Priorities with spawn config

We have two bare-metal machines running 10 instances each to get good pipeline speeds.
We utilize the spawn config to spawn 10 instances on each host (Buildkite Agent configuration v3 | Buildkite Documentation). We would like to apply priorities to schedule jobs equally on both machines.

Are there ways to let the spawn implementation assign increasing priorities to each spawned instance?

We had an issue in the past where one host wasn’t able to spawn new os threads/processes due to disk space issues. The agents weren’t timing out, as they were already running and were able to reach the buildkite backend. But they weren’t able to spawn new tasks, though they were still picking up jobs. No jobs got scheduled on the second working host for some reason.
We hope we can prevent such issues by assigning priorities to our agent instances.

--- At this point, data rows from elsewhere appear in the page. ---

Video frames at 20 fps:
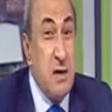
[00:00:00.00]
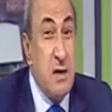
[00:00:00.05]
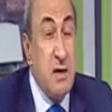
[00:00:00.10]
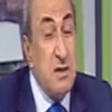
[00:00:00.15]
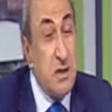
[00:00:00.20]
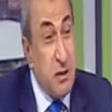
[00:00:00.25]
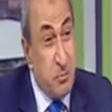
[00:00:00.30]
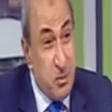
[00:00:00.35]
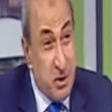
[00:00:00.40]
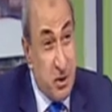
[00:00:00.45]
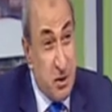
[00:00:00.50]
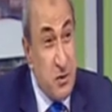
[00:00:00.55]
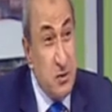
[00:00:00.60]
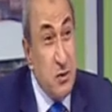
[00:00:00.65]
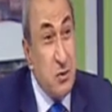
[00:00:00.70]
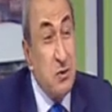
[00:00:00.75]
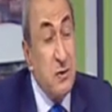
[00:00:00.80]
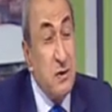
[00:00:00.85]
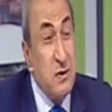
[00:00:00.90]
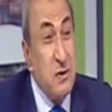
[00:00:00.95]
step
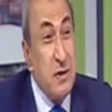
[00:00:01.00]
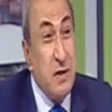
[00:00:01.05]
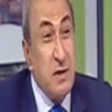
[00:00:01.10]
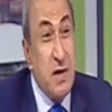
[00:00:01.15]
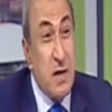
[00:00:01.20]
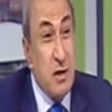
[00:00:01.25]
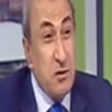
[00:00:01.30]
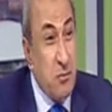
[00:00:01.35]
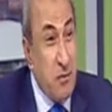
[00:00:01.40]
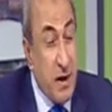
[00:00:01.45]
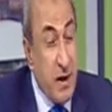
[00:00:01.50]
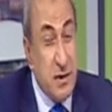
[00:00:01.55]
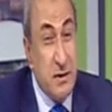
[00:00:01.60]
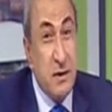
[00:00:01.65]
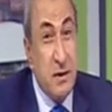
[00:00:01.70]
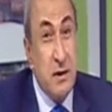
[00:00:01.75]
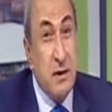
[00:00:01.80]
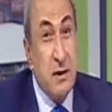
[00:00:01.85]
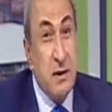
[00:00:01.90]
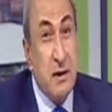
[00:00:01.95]
towards
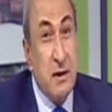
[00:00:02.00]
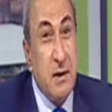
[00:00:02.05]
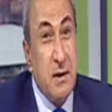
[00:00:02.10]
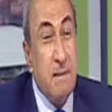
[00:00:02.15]
inaugurating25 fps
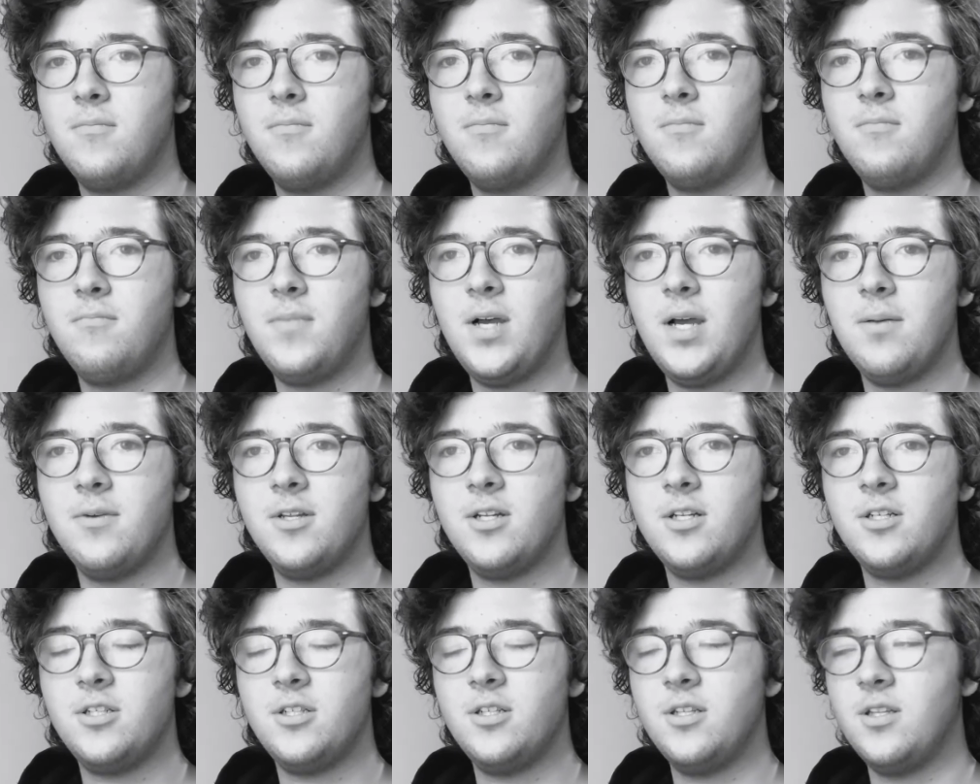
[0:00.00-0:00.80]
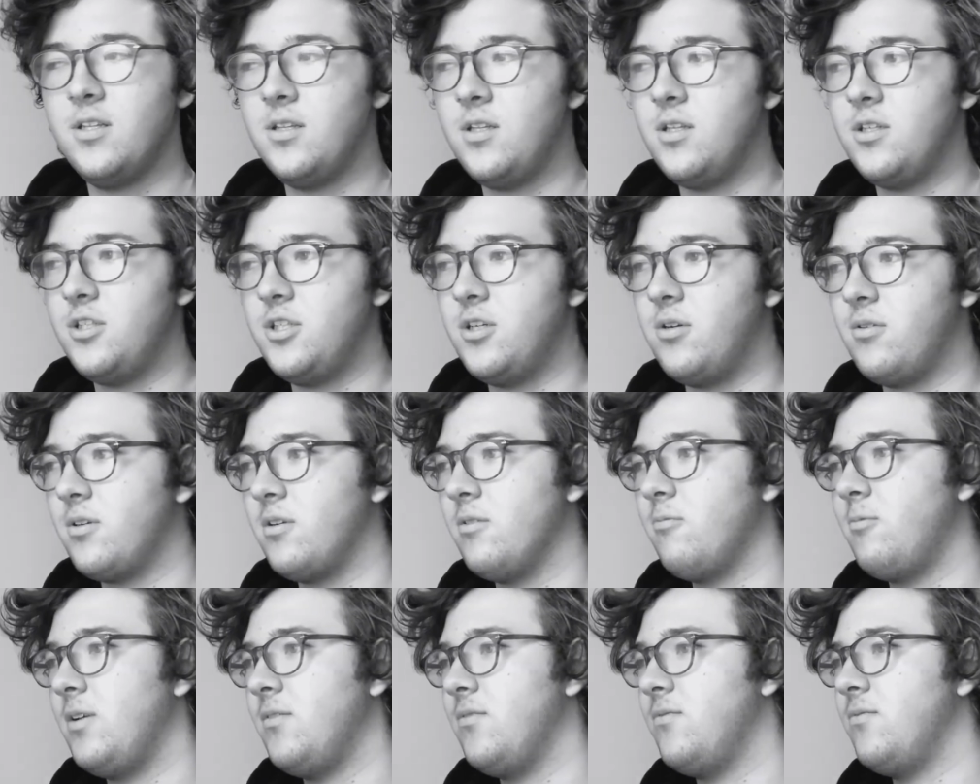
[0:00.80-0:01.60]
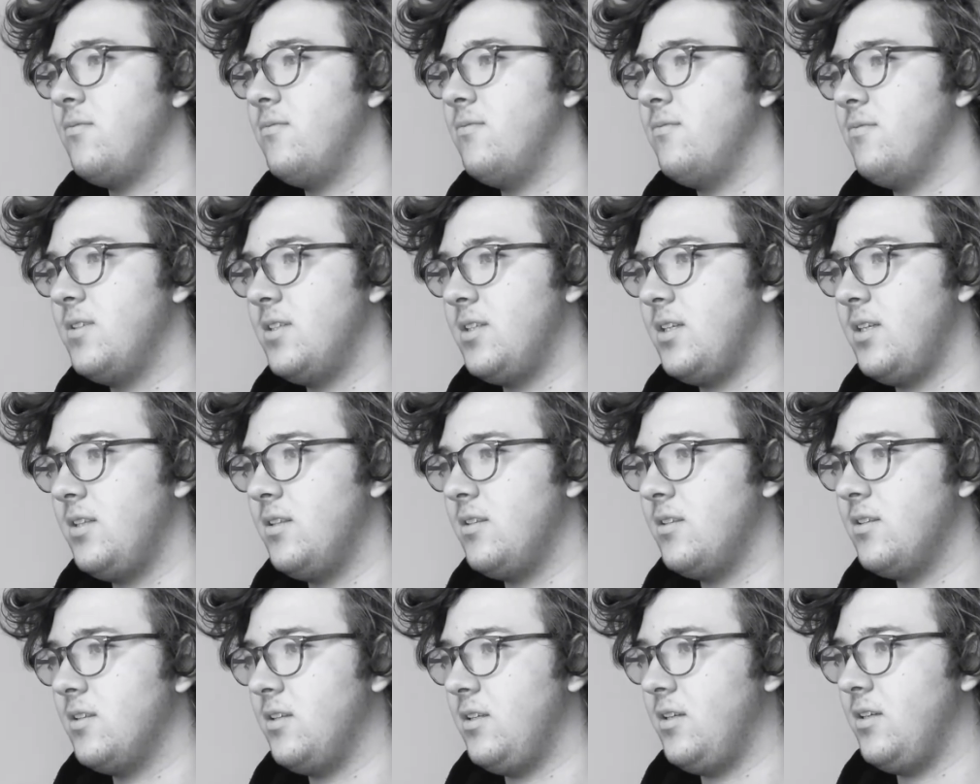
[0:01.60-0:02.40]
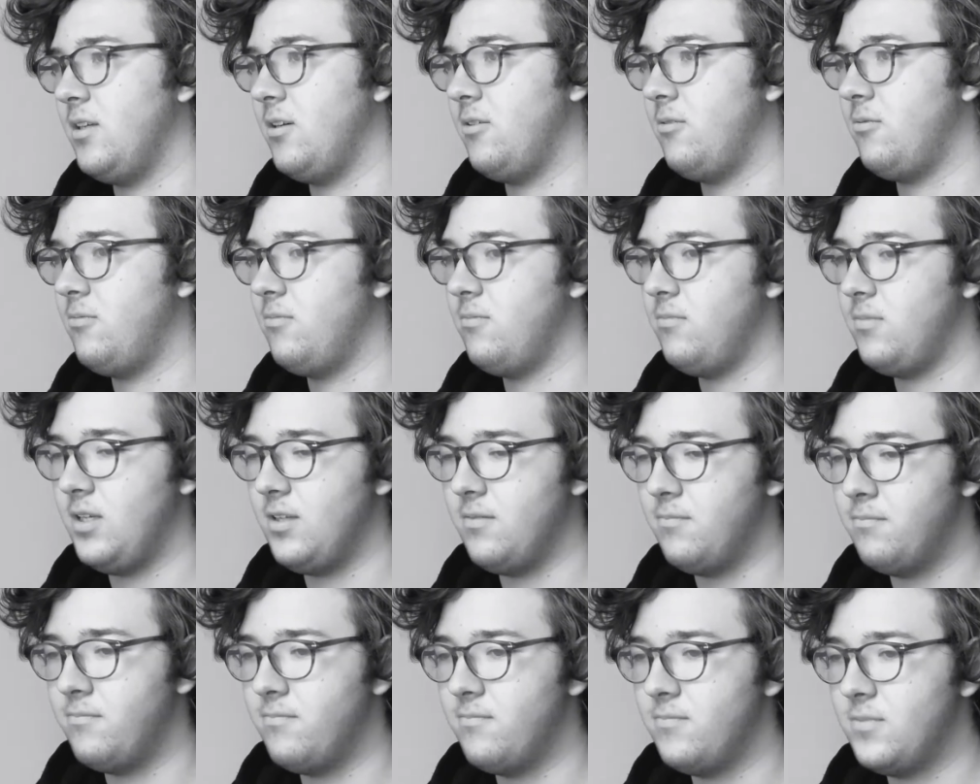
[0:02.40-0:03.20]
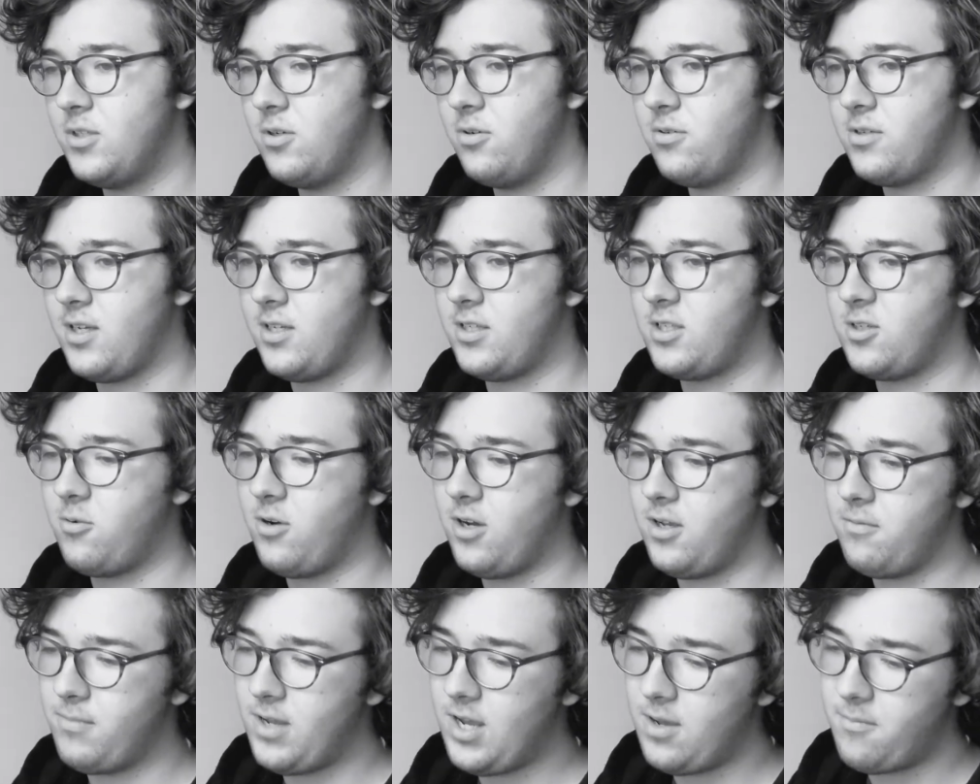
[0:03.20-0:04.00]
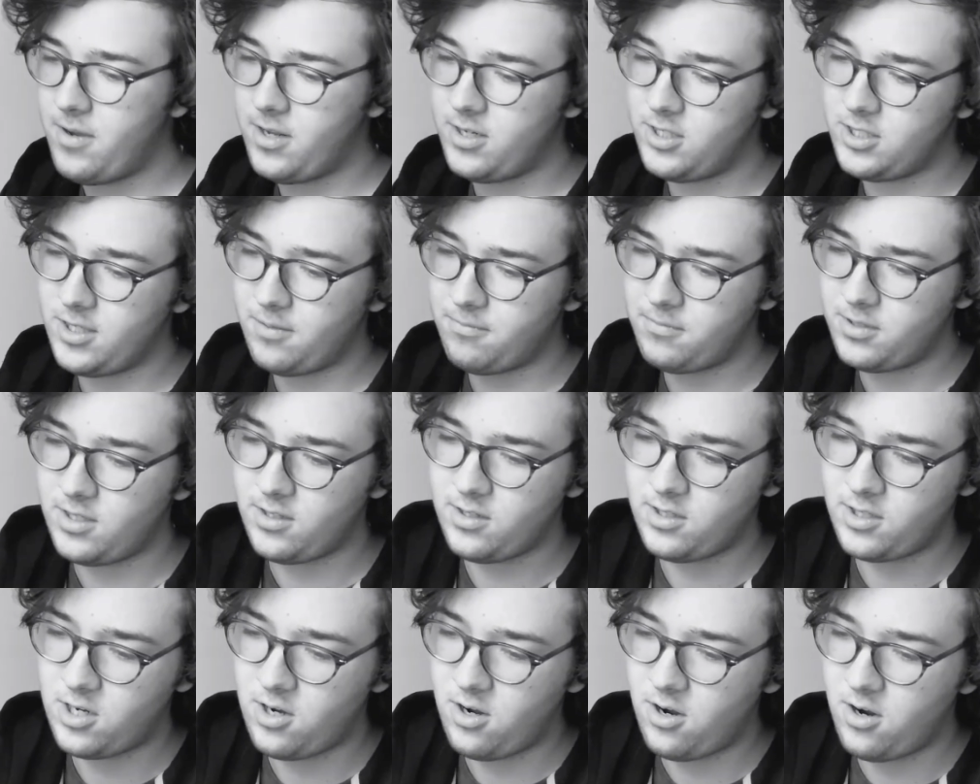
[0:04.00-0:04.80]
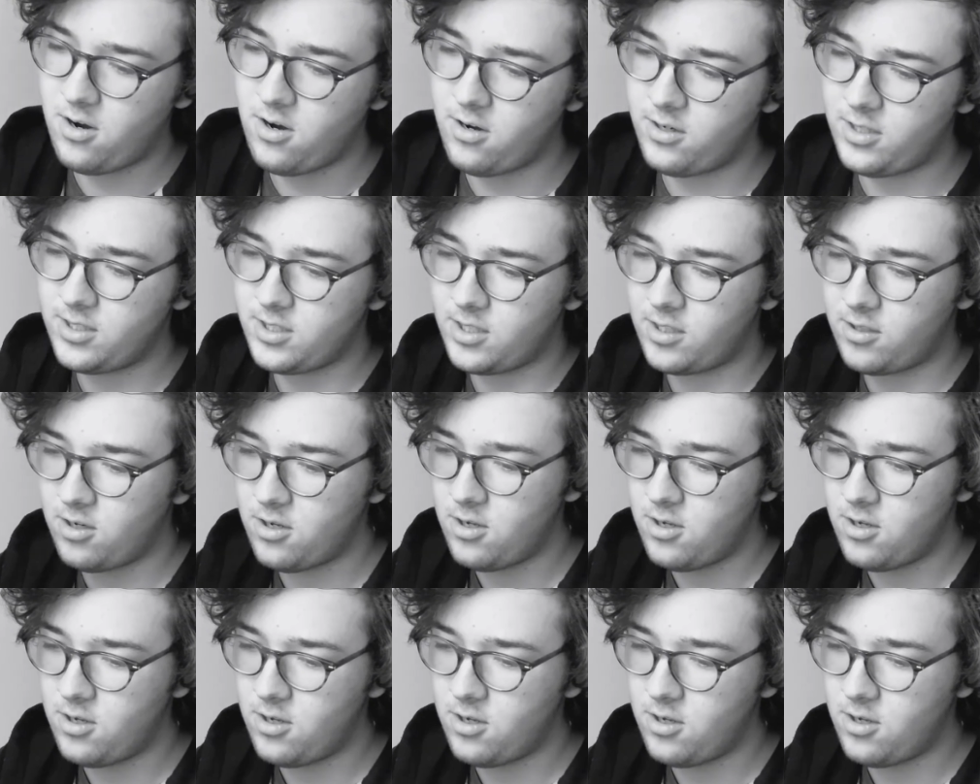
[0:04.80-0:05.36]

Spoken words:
Batman and the Joker. We've seen, you know, in Suicide Squad, Batman jumps on the car and he's like,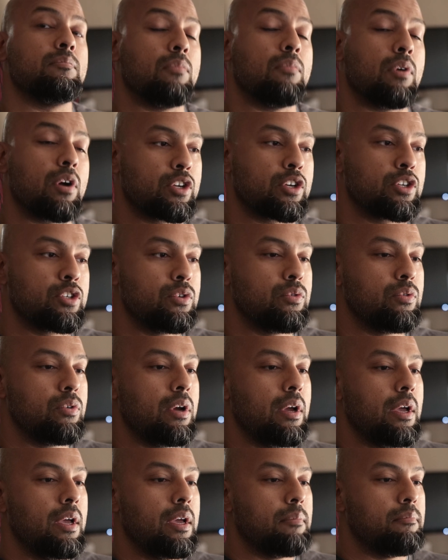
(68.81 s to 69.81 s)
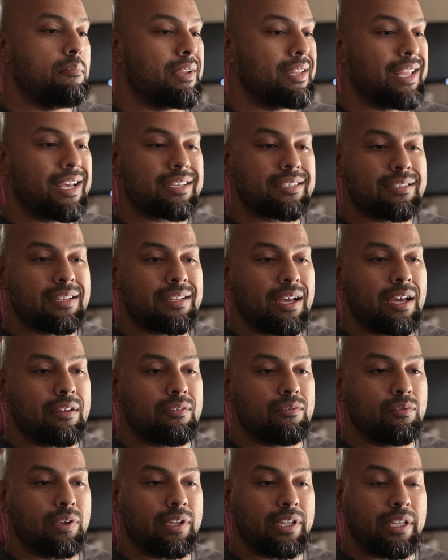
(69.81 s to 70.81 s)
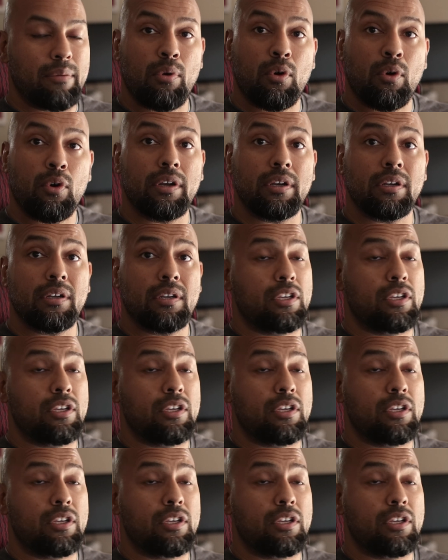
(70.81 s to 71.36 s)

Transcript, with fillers: Mark two, but that's not really important.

Hi @Valkum You can use agent priority value to distribute the job processes across both machines that would be running the agents. Please can you let me know if you already reviewed this article on agent prioritization and this on job prioritization and let me know if this helps your use case as it provides more details on the configuration. Thanks

Hi @Valkum also wanted to add that my last comment means you would no longer use spawn for this use case because using both spawn and priority with an Agent will mean all the Agents spawned will have the same priority. If that was used in this case, it would either mean one or both of your Instances would have Agents with matching Priority which puts them in the same position as they are now. Given your use case, you can use multiple buildkite-agent start --priority X instead. This can be implemented in multiple ways e.g a a one line command loop or via the buidlkite configuration file. More details on how this can be implemented can also be found in this document shared earlier

What solution do you have in mind using the buildkite configuration file? We currently utilize systemd to start the agent (which then spawns N instances). We can clearly work something out using systemd (see below) but we would like to keep using spawn.

[Unit]
Description="Agent instance #%i"

[Service]
Type=simple
ExecStart=..... %i
[Unit]
Description=buildkite-agents
Requires=buildkite-agent@1.service buildkite-agent@2.service buildkite-agent@3.service

[Install]
WantedBy=multi-user.target

Hi @Valkum Please can you let me know how you spin up the agents with spawn so we can get a better understanding of your use case. I believe as mentioned earlier you could also use the command line and run buildkite-agent start --priority X when starting up the agent but will hope to get a better understanding when we see your process of spinning up the agents with spawn.

We have a systemd unit:

[Unit]
Description=Buildkite Agent
Documentation=https://buildkite.com/agent
After=syslog.target
After=network.target

[Service]
Type=simple
User=buildkite-agent
Environment=HOME=/var/lib/buildkite-agent
ExecStart=/usr/bin/buildkite-agent start
RestartSec=5
Restart=on-failure
RestartForceExitStatus=SIGPIPE
TimeoutStartSec=10
TimeoutStopSec=0
KillMode=process

[Install]
WantedBy=multi-user.target

and the following content in our buildkite-agent.cfg

name="%hostname-%spawn"
spawn=10
...

Hi @Valkum thanks for sharing this. I believe you can start the agent with this configuration buildkite-agent start --spawn 10 --spawn-with-priority as an example. This will result in 10 agent processes spawning and will assign a priority to each agent matching its spawn number. So with 2 different machines running your 10 agents via this start command, work will be dispatched to the agents with priority 10, then priority 9, etc. This will load balance the scheduled jobs across the machine equally

1 Like

Thanks! Works perfectly.
Just for future readers: This also works in the config file with spawn-with-priority=true
Might be worth adding this to Buildkite Agent configuration v3 | Buildkite Documentation

1 Like

Hey @Valkum

Thanks for pointing it is missing from our docs page on the Agent configuration, we will get that fixed!

Cheers,
Tom